- Problem requirements: Give back every record word for word, but keep the pictures out.

BEGIN Listed records

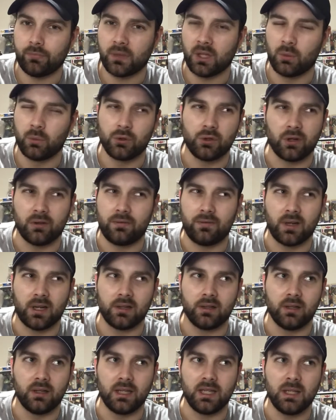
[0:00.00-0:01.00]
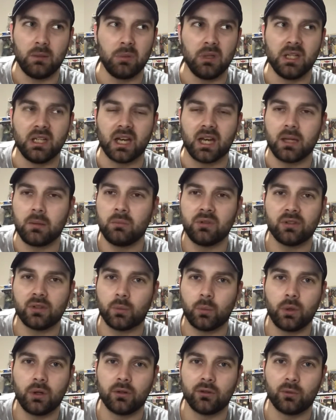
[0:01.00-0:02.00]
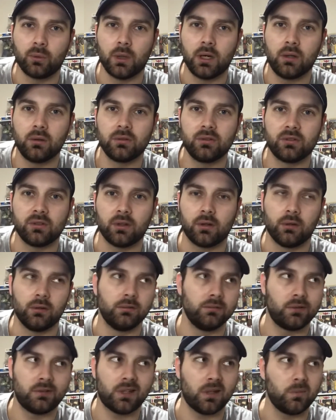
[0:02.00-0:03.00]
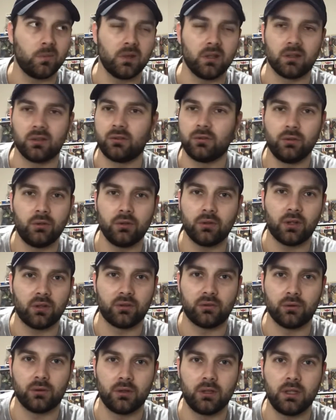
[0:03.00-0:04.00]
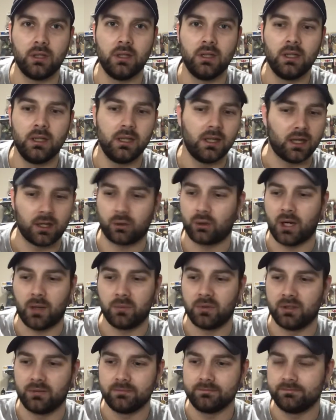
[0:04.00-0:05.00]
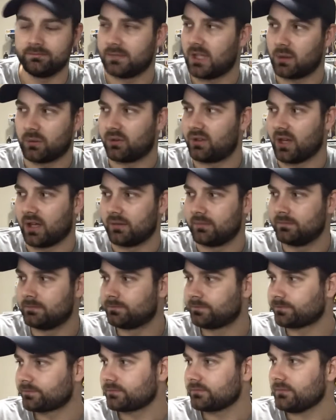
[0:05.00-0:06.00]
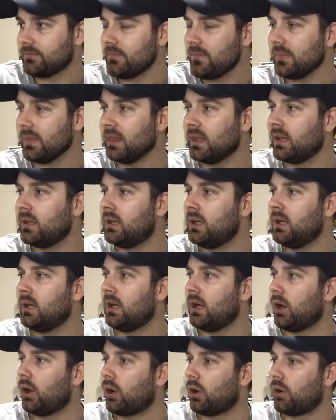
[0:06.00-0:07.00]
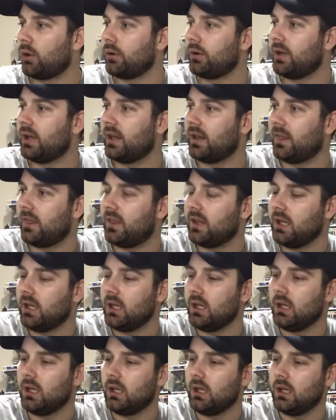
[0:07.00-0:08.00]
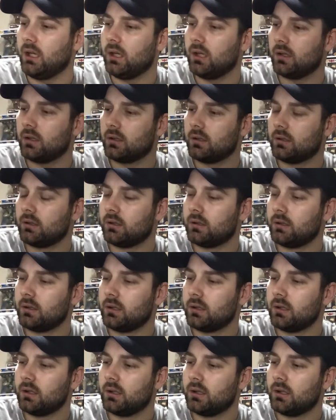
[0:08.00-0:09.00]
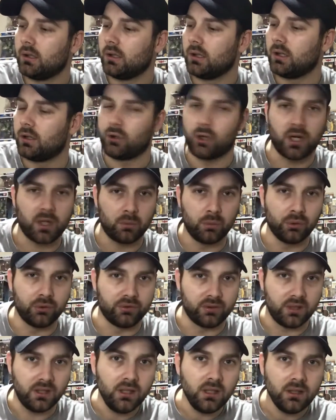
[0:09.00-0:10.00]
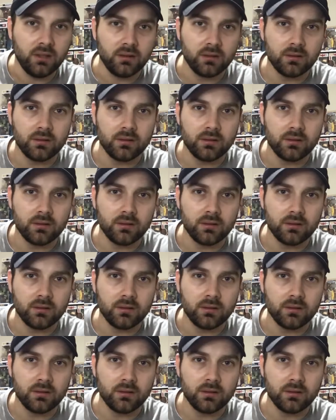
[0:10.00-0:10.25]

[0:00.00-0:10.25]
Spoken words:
which I found at an EB Games somewhere as well. So same thing, as soon as I saw it, I grabbed it. That was done. On the Dragon Ball Z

END Listed records

- Task solution:
[0:00.00-0:01.00]
[0:01.00-0:02.00]
[0:02.00-0:03.00]
[0:03.00-0:04.00]
[0:04.00-0:05.00]
[0:05.00-0:06.00]
[0:06.00-0:07.00]
[0:07.00-0:08.00]
[0:08.00-0:09.00]
[0:09.00-0:10.00]
[0:10.00-0:10.25]

[0:00.00-0:10.25]
Spoken words:
which I found at an EB Games somewhere as well. So same thing, as soon as I saw it, I grabbed it. That was done. On the Dragon Ball Z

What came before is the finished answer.